Soontobe60 · 23/01/2026 06:02

It’s admirable how you’re trying to justify this by talking about skin to skin as if any old person will do. A baby has spent 9 months growing inside its mother’s uterus. It literally exists directly because of the mother. Its umbilical cord is completely intertwined with its mother’s body. It hears its mother’s voice, its father’s voice. Its heart beats in rhythm with its mother’s heartbeat. Then, through the process of birth, it’s detached from the only thing it’s known - its mother. The whole process of skin to skin is meant to lessen the trauma of this detachment, make it more gentle, reduce the stress the baby feels. It feels the same heartbeat but externally now. It hears the same voice it has been hearing for 9 months. The same smell, the same warmth. It’s not done so that the baby can begin to bond with its mother’s - that bonding started the moment the pregnancy started.
What happens during and after giving birth in surrogacy situations is pretty horrific - we wouldn’t allow a new born puppy to be treated like that. In cases when, for instance, a lamb has been born and its mother dies, oftentimes the mother’s skin is removed and placed on another sheep in order to try to get the orphan lamb to bond with that other sheep - often this fails and the newborn lamb does.
The active procurement of another woman to produce a baby for someone else is the ultimate act of selfish barbarism and should be banned in all cases.

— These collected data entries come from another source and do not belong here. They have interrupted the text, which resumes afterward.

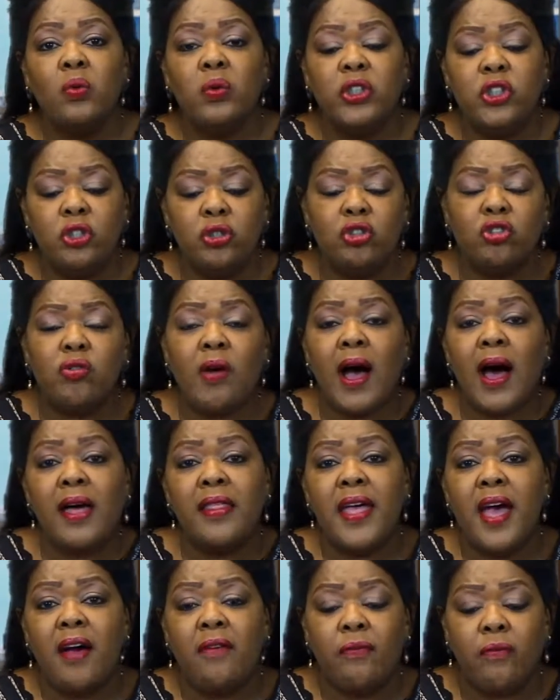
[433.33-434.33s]
Would you
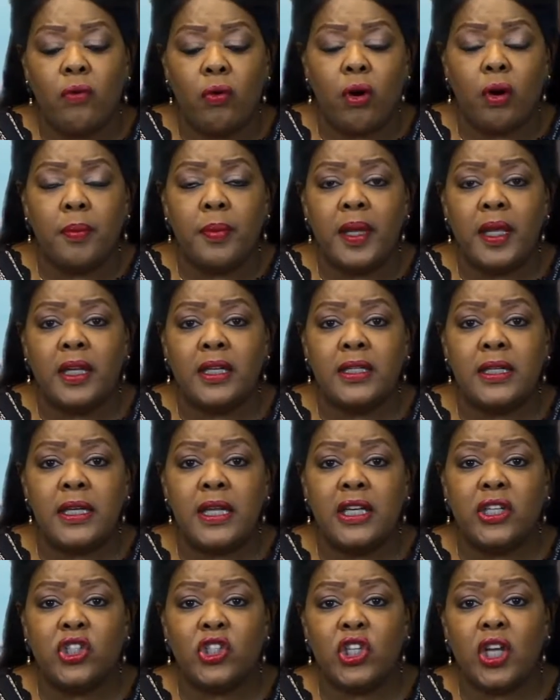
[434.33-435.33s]
try that for me,
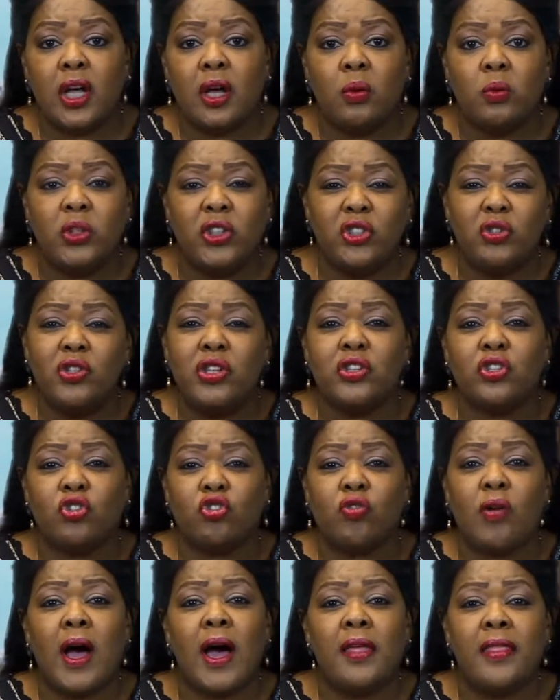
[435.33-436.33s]
Denisha? Would you
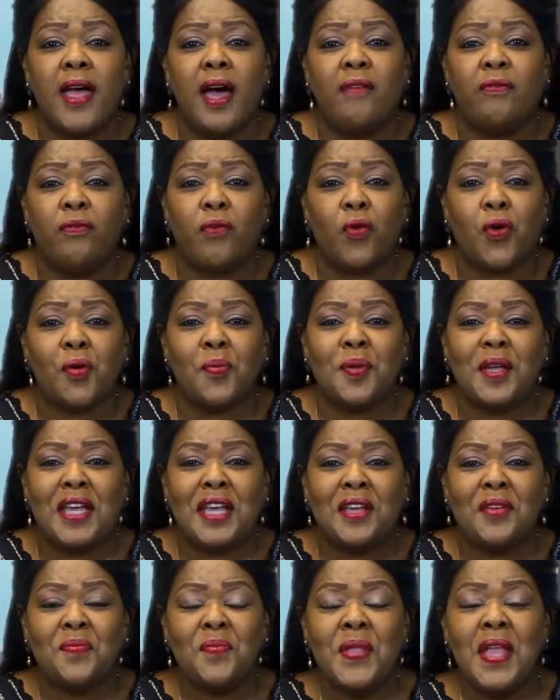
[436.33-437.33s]
just try that for
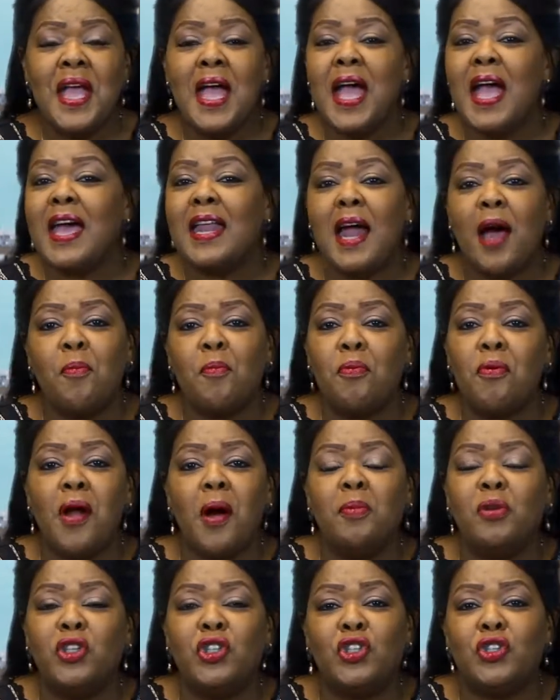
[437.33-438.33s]
me? And I
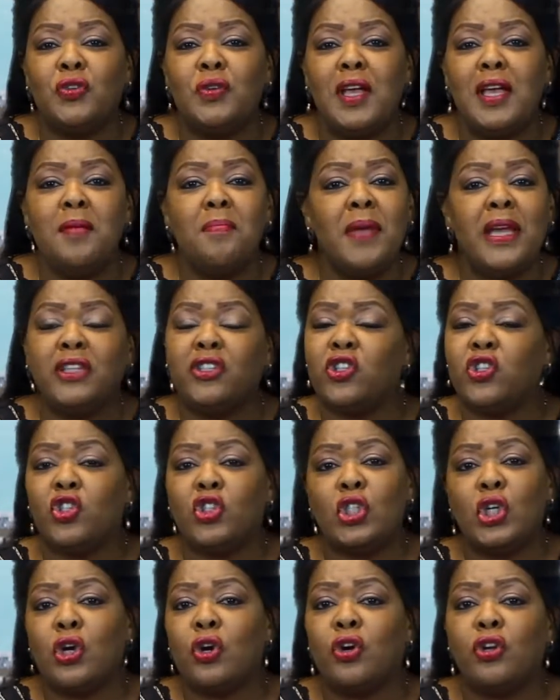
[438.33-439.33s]
promise you, it may
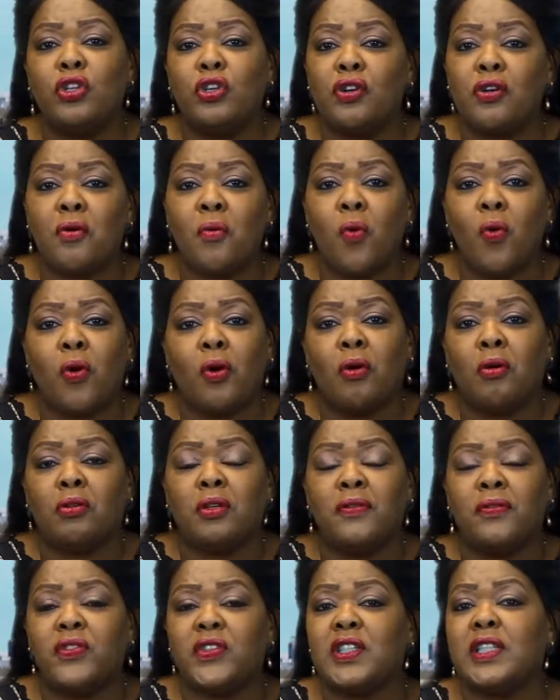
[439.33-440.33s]
just turn your
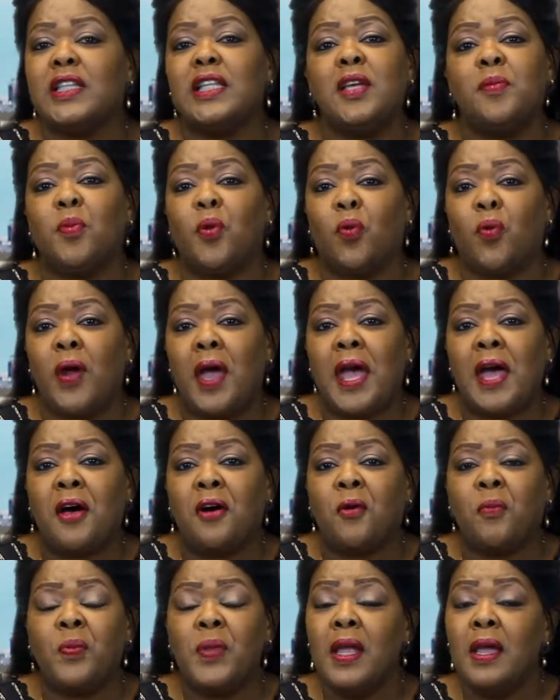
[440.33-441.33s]
world of sleep
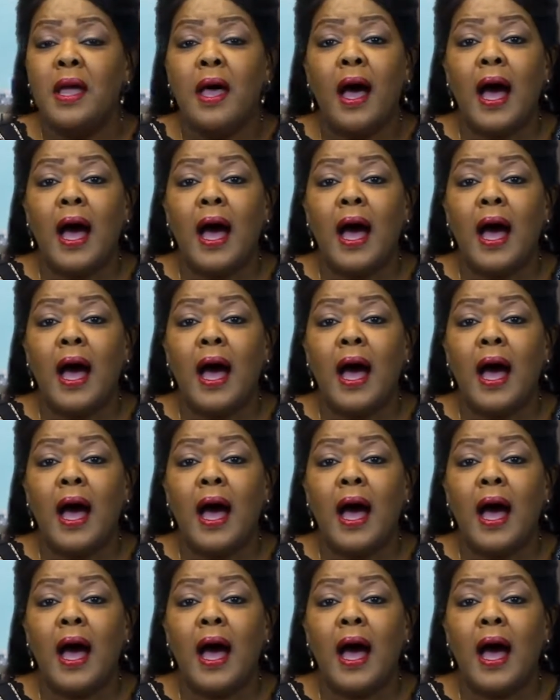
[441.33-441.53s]
around.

I think you may have the lamb story the wrong way round. A dead lamb's skin is put on a live lamb so that the dead lamb's mother will accept it and adopt it.

RosePetalsRose · 23/01/2026 13:09

I hate surrogacy with a passion. It is selfish and does not put the babies needs first.
it should be banned.
You never see a rich woman being a surrogate for a poor woman.

All these celebs that just buy their babies so they dont have put on weight/ go through the pain and risks of childbirth. It’s disgusting.